5. Die Bemühungen zahlreicher ehrenamtlicher bürgerschaftlicher
Vereinigungen, private Fördermittel für die Kultur in
Leipzig zu mobilisieren, werden verunmöglicht, wenn die politisch
Verantwortlichen in Leipzig die eigenen Betriebe schlecht reden,
die Betriebe nur als Kostenfaktor begreifen und daher über
eine ständige Kürzungs- und Schließungsdebatte
nicht hinauskommen.
6. Gemessen an der weltweit einmaligen Musiktradition in Leipzig
und an ihrem insgesamt exzellenten Kulturangebot bleibt dessen
internationale Bekanntheit und damit der Nutzen für die Stadt
bisher leider weit hinter den Möglichkeiten zurück. Den
flagranten Defiziten beim Stadtmarketing und ebenso bei der Außenkommunikation
der Stadt wird aber mit einer Strangulierungsdebatte bei den Kulturbetrieben
nicht beizukommen sein.
7. Es soll nicht verkannt werden, dass finanzielle Zwänge
eine Diskussion über Prioritäten und damit auch Nachrangigkeiten
in der Kulturlandschaft erfordern. Dies muss aber in Respekt vor
den Leipziger Traditionen, vor allem der Musik, erfolgen. Eine Überführung
der Musikalischen Komödie in eine Jugendmusikeinrichtung – bei
faktischer Entlassung des Ensembles – zu propagieren und
dies eine „Fortentwicklung“ zu nennen, ist in unseren
Augen geradezu eine Verhöhnung dieses traditionsreichen Hauses.

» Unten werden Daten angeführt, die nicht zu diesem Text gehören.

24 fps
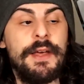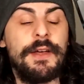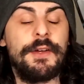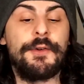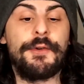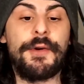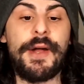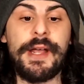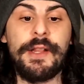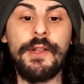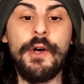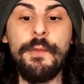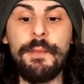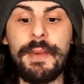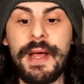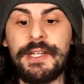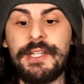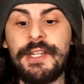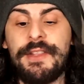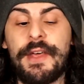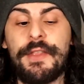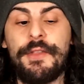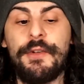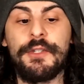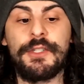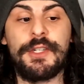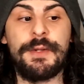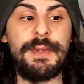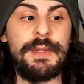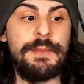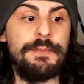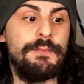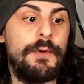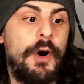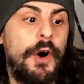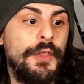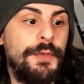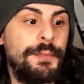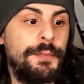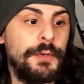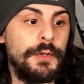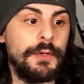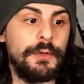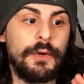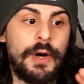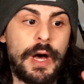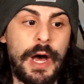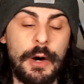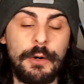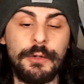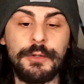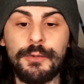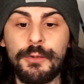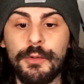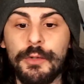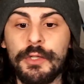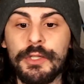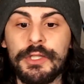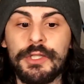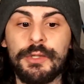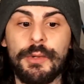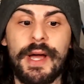Prelo mentioned that there's going to be multiple house rules,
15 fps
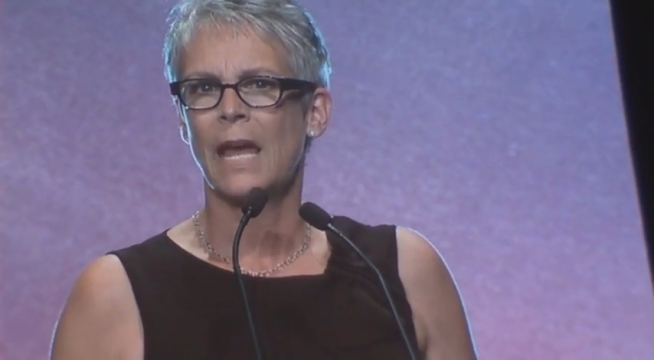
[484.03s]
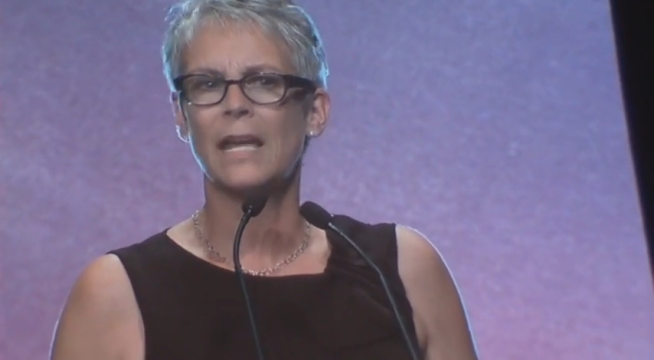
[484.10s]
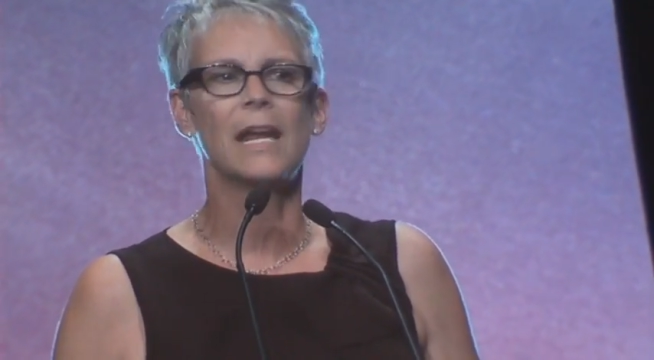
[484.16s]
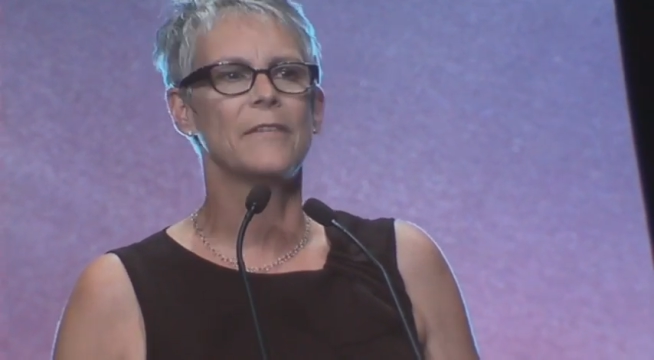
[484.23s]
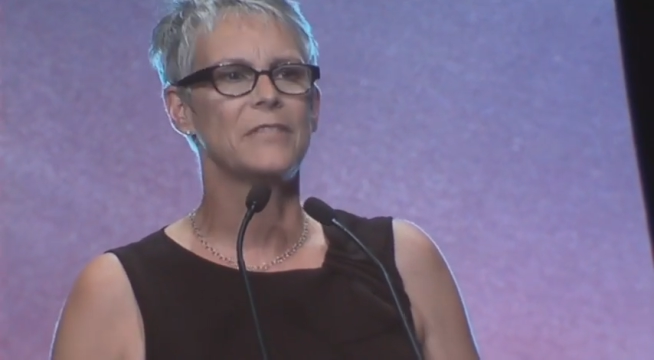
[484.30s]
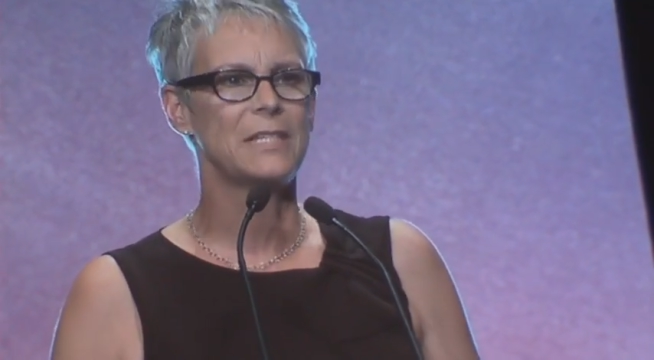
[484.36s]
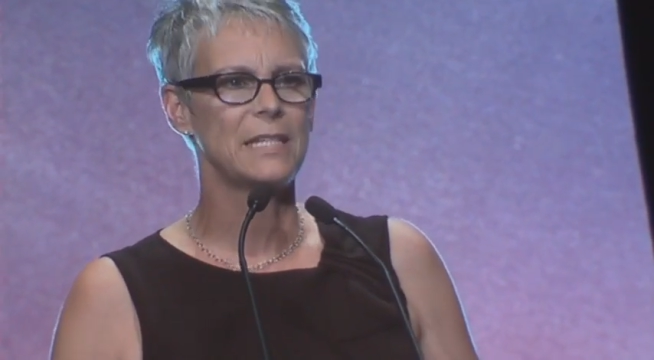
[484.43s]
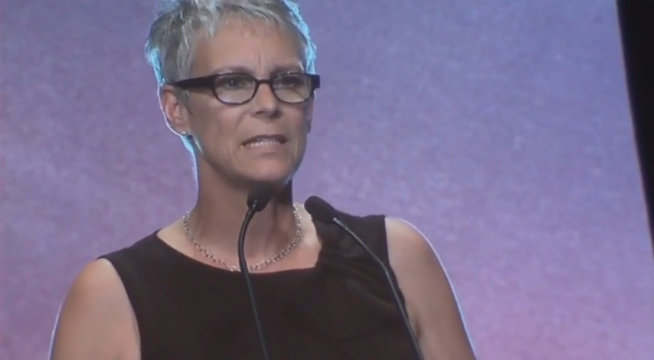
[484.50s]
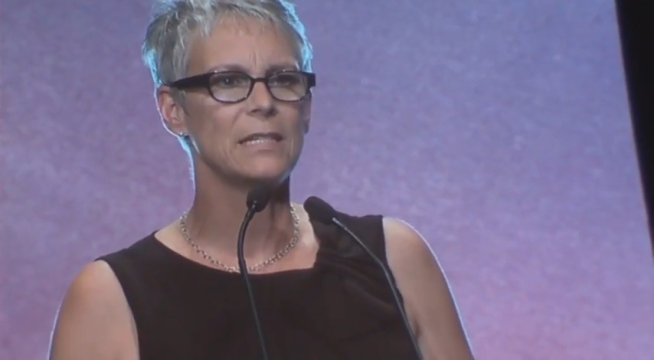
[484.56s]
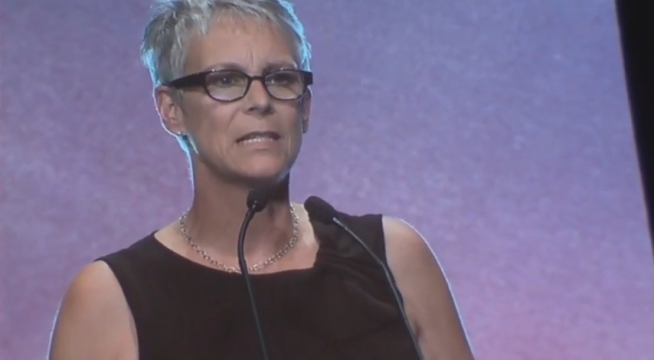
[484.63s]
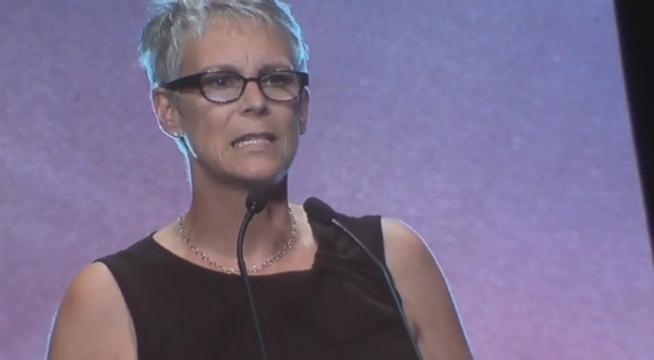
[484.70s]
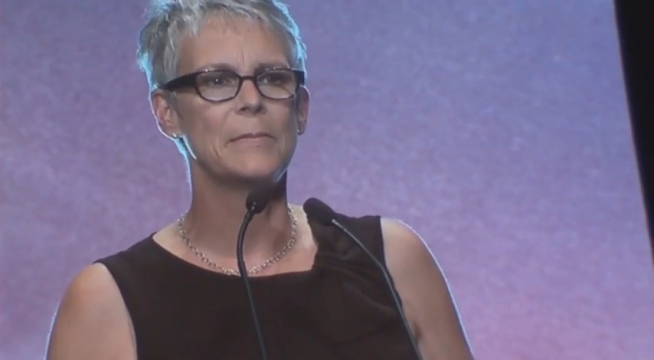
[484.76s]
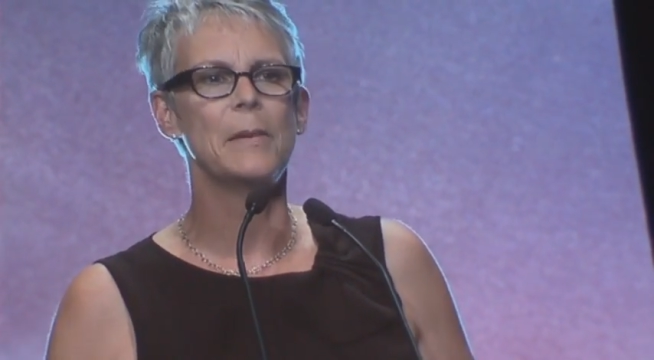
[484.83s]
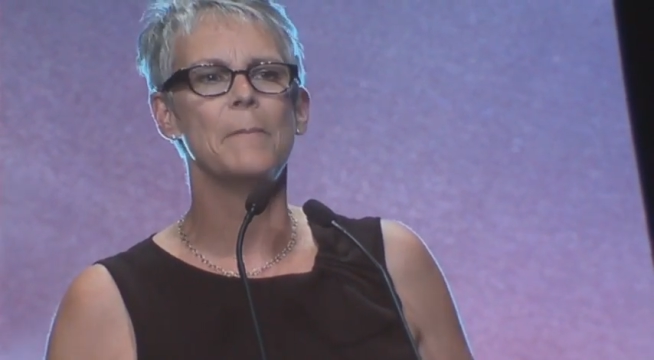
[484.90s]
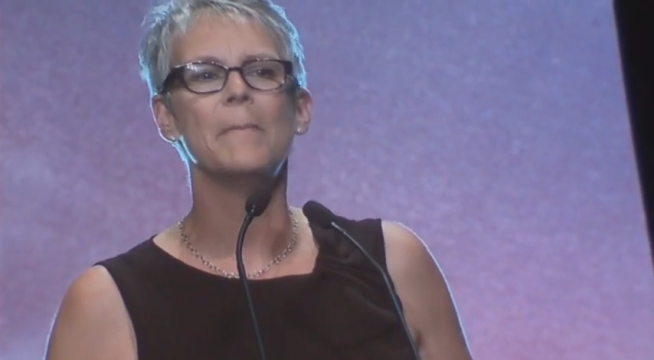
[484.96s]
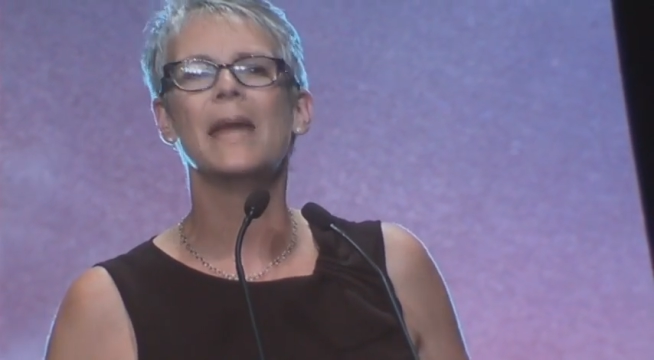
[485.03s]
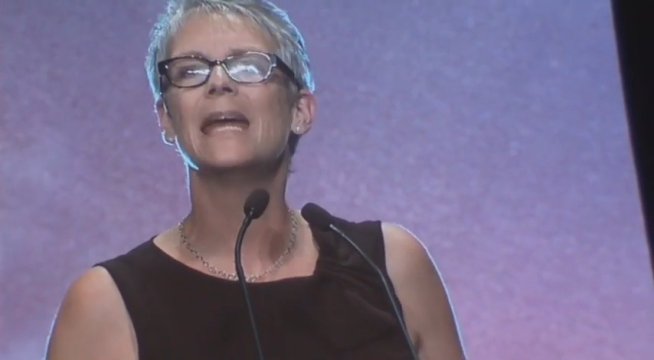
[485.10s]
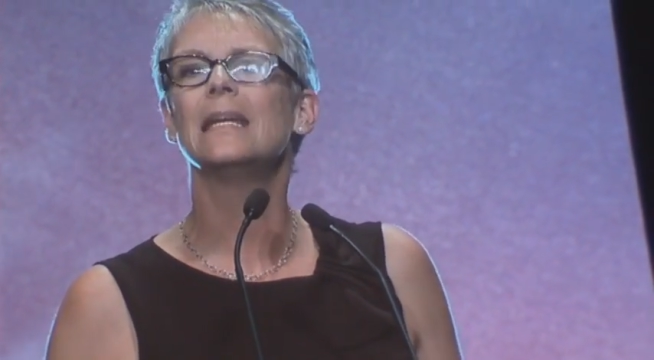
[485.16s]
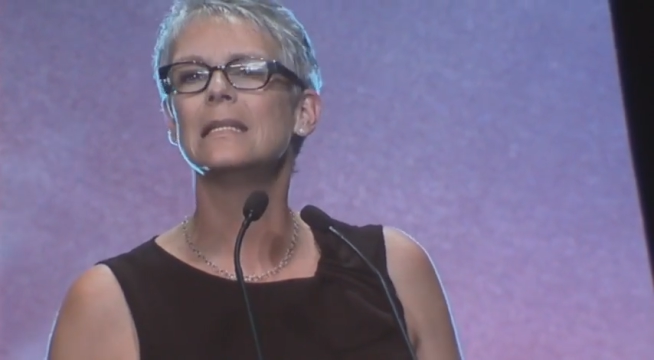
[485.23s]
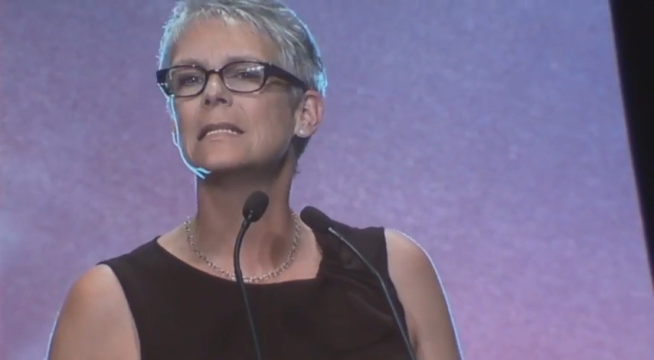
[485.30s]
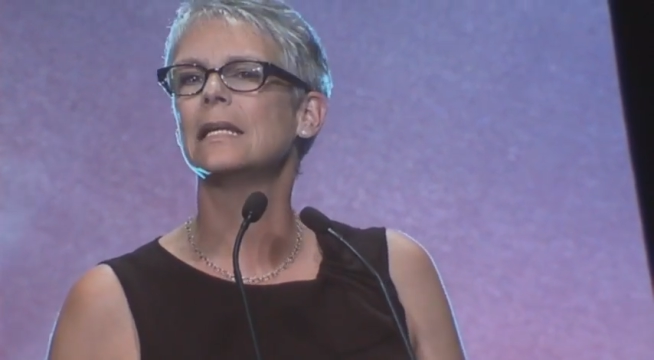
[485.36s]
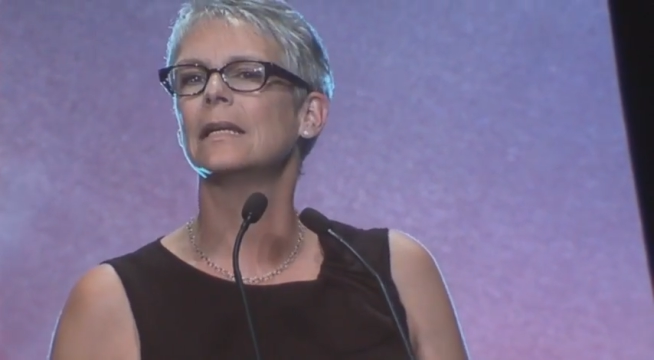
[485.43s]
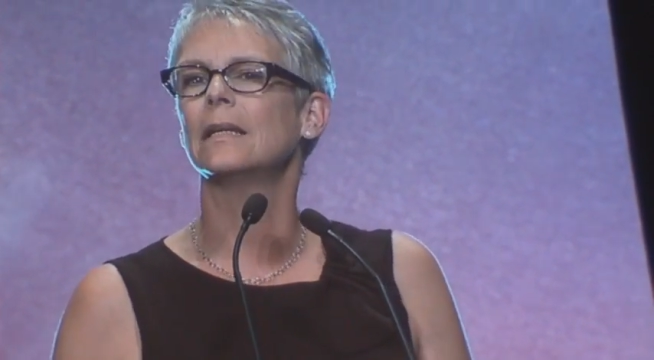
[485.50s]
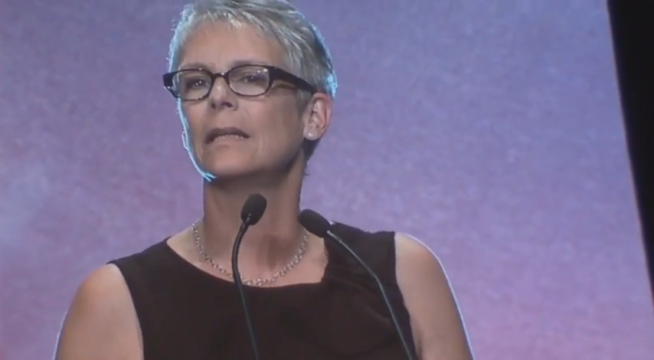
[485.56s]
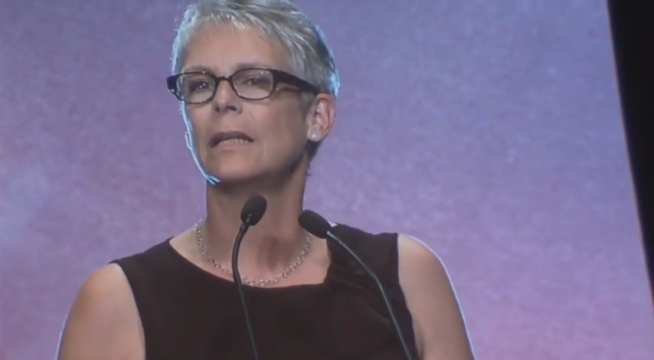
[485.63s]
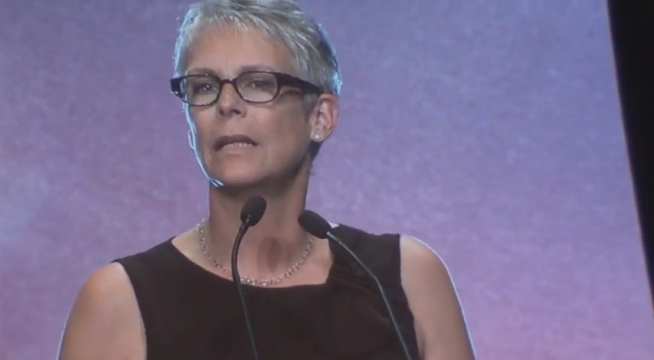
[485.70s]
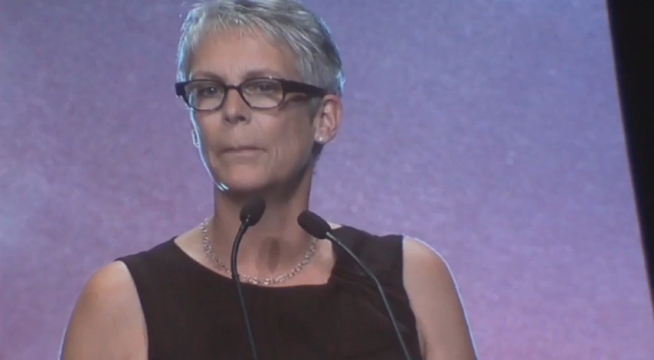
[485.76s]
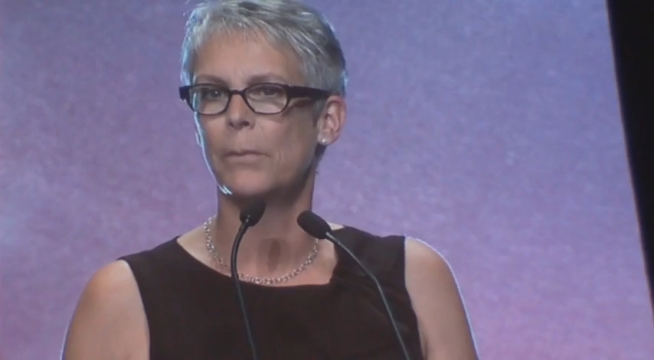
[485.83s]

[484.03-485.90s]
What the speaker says: and I've seen some amazing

8. Notwendig sind hingegen eine Finanzierung und Vermarktung der
Leipziger Kulturbetriebe nach dem Vorbild weltweit bekannter Kulturmetropolen.
International einmaligen, ja konkurrenzlosen Museen einen Marketingetat
zu verweigern, hoch renommierten Orchestern, Theatern oder Chören
finanziell so enge Fesseln anzulegen, dass an offensive Werbung
nicht zu denken ist, ist ein politischer Irrweg.

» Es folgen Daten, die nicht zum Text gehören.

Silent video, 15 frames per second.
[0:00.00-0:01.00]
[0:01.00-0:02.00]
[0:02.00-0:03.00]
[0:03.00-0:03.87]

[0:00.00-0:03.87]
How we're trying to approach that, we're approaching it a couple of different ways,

9. Die Leipziger Kulturentwicklung braucht Nachhaltigkeit. Kulturaufwendungen
angeblich zu „deckeln“, in Wahrheit aber jährlich
zu kürzen in der Erwartung, dass Kosten- und Lohnsteigerungen
dauerhaft von den Kulturbetrieben selbst erwirtschaftet werden,
ist ganz offensichtlich unrealistisch und lohnt keine nähere
Betrachtung. Selbst nach massivsten Amputationen wäre mit
diesem Vorgehen ein – fragwürdiger – Erfolg nur
von kurzer Dauer.
10. Unsere Stadt braucht ein integriertes, aktives Stadtmarketing
zur besseren Nutzbarmachung des exzellenten Leipziger Kulturangebotes.
So lange uns viel kleinere Städte bei der internationalen
Bekanntheit als Kulturmetropolen den Rang ablaufen, benötigen
wir keine Schließungsdiskussion. Was wir brauchen, ist eine
ehrliche Bestandsaufnahme der Defizite unserer Kommunikation und
als Konsequenz daraus deren Beseitigung.